Content starts

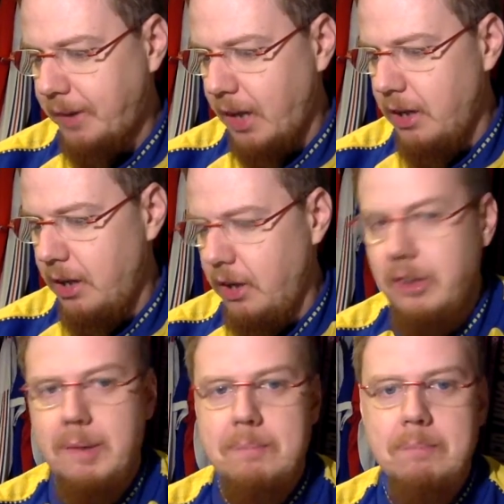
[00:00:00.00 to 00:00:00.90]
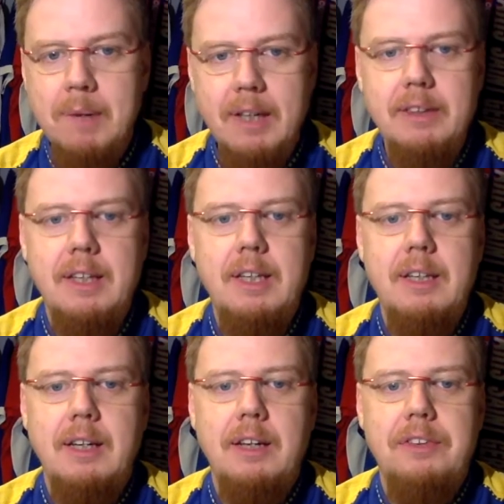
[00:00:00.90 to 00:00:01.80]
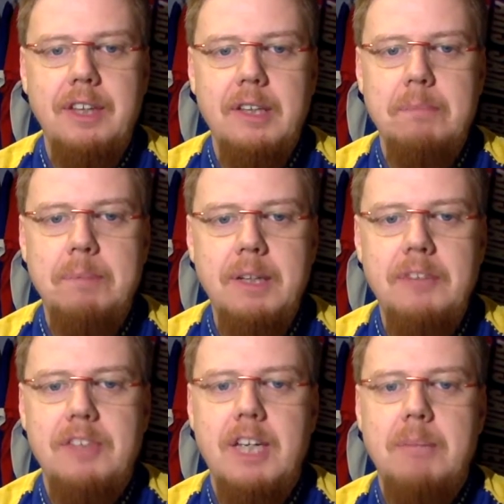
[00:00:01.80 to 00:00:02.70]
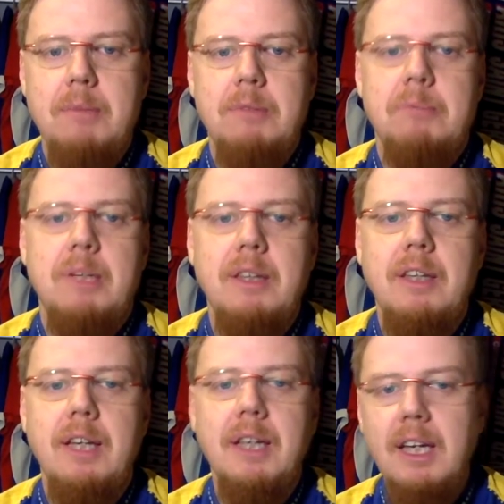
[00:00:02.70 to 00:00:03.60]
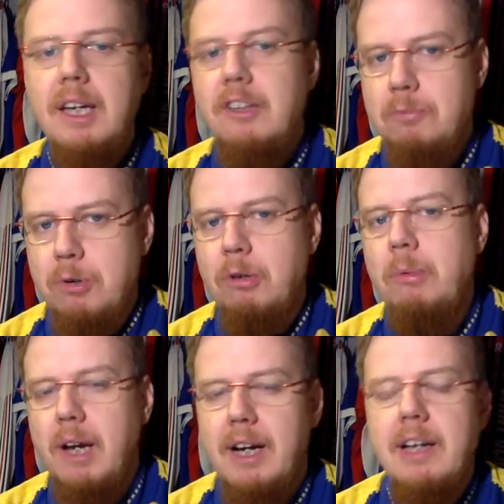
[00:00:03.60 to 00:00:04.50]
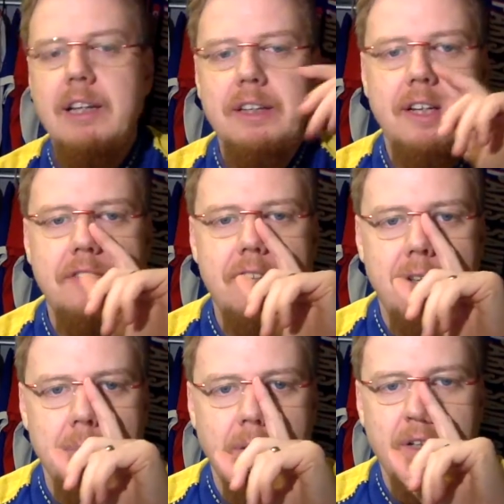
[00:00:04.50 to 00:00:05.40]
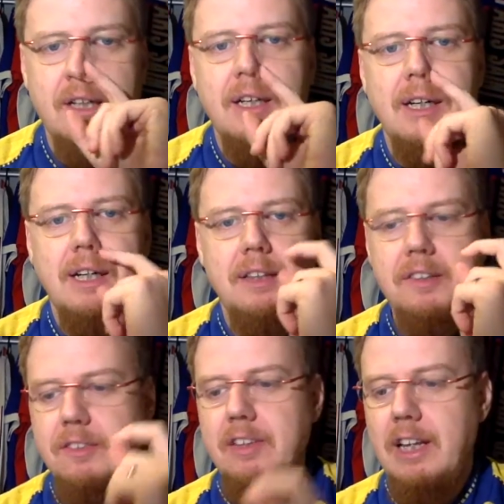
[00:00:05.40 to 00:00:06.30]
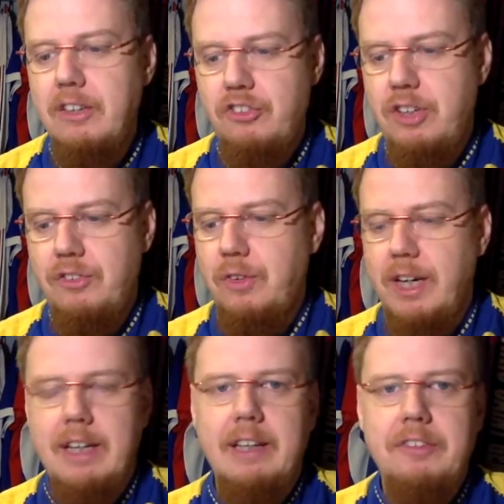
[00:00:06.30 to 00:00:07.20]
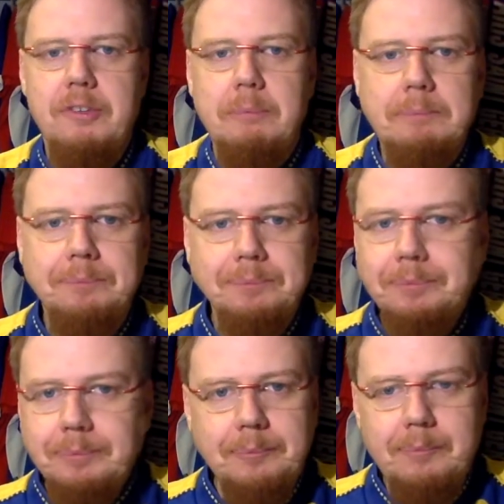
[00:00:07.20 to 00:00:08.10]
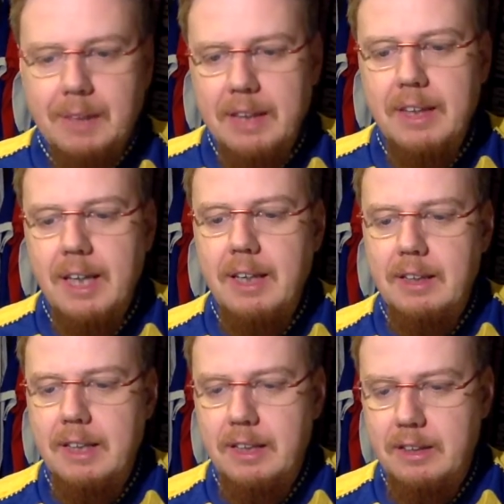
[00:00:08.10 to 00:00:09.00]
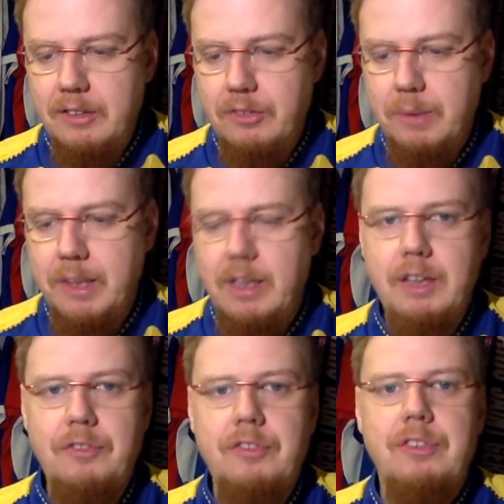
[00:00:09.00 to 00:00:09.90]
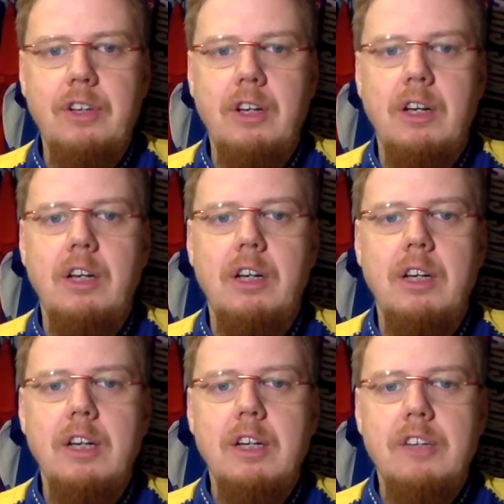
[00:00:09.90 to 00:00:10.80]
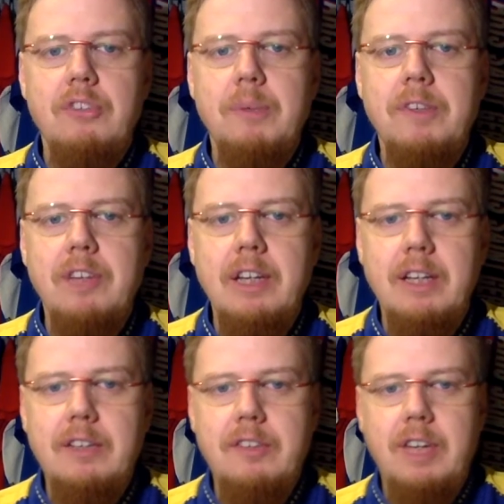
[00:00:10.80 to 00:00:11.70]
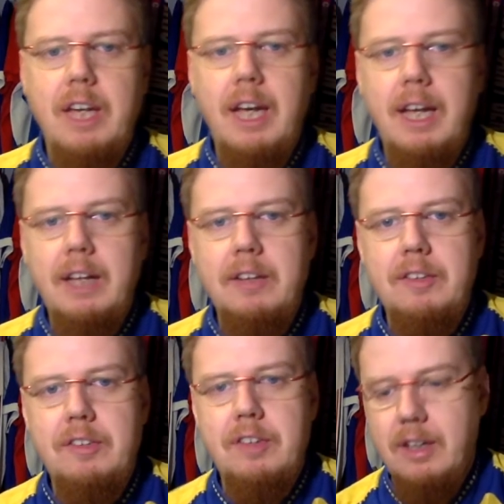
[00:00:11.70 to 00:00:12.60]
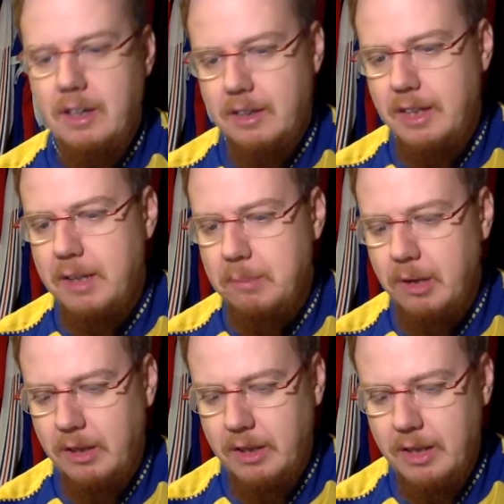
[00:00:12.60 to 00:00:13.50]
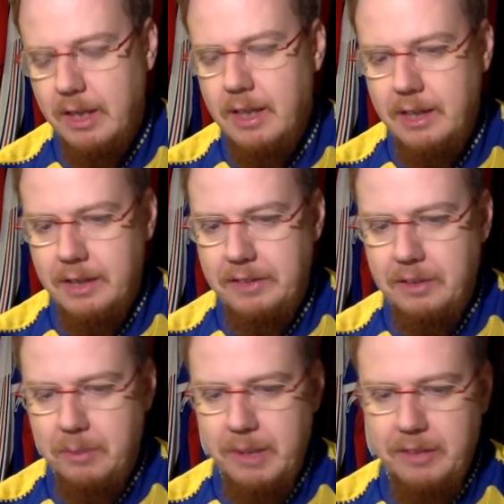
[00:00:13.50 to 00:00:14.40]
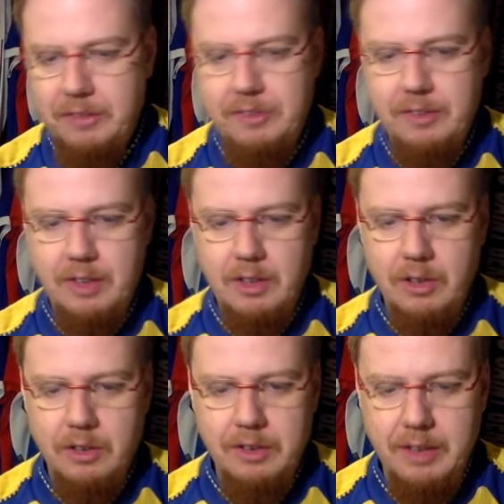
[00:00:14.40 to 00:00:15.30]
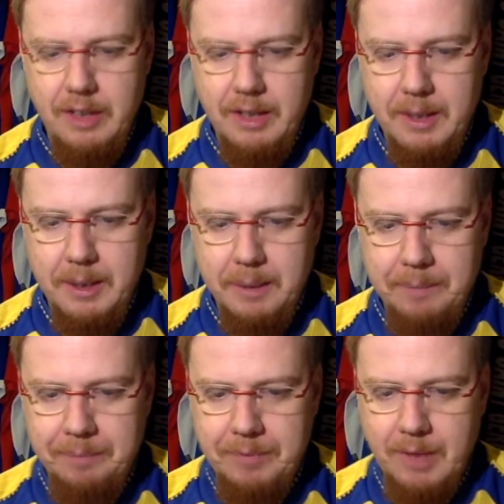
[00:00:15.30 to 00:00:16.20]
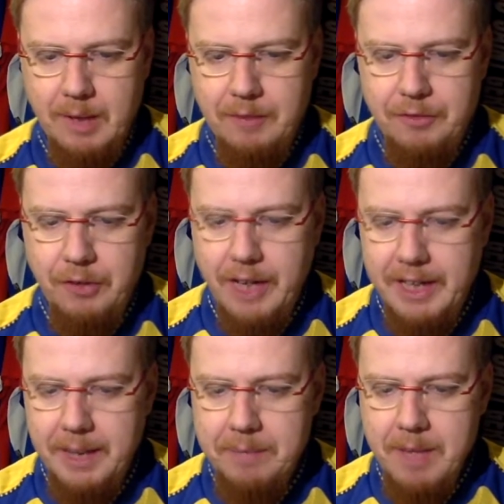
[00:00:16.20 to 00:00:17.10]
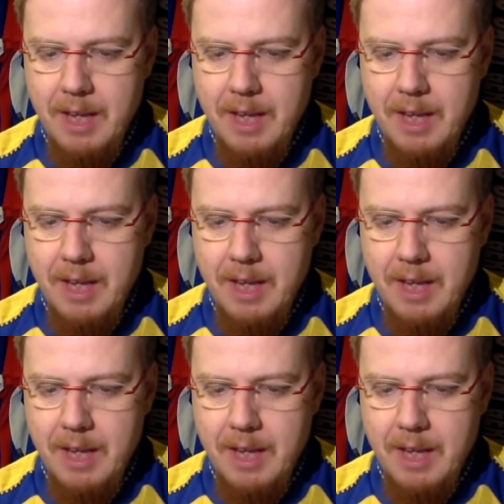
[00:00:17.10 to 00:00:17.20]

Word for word: On Monday, I think the biggest game on Monday is probably Ireland against Denmark. Uh, this is the last chance for Ireland. They need this win if uh, Switzerland and uh, Denmark got their wins on um, Friday.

Content ends

ASSIGNED TASK →
Output the line containing "[00:00:15.30 to 00:00:16.20]" and each line after it, through the end of the material, exactly as given. No pictures belong in the output.

REPLY →
[00:00:15.30 to 00:00:16.20]
[00:00:16.20 to 00:00:17.10]
[00:00:17.10 to 00:00:17.20]

Word for word: On Monday, I think the biggest game on Monday is probably Ireland against Denmark. Uh, this is the last chance for Ireland. They need this win if uh, Switzerland and uh, Denmark got their wins on um, Friday.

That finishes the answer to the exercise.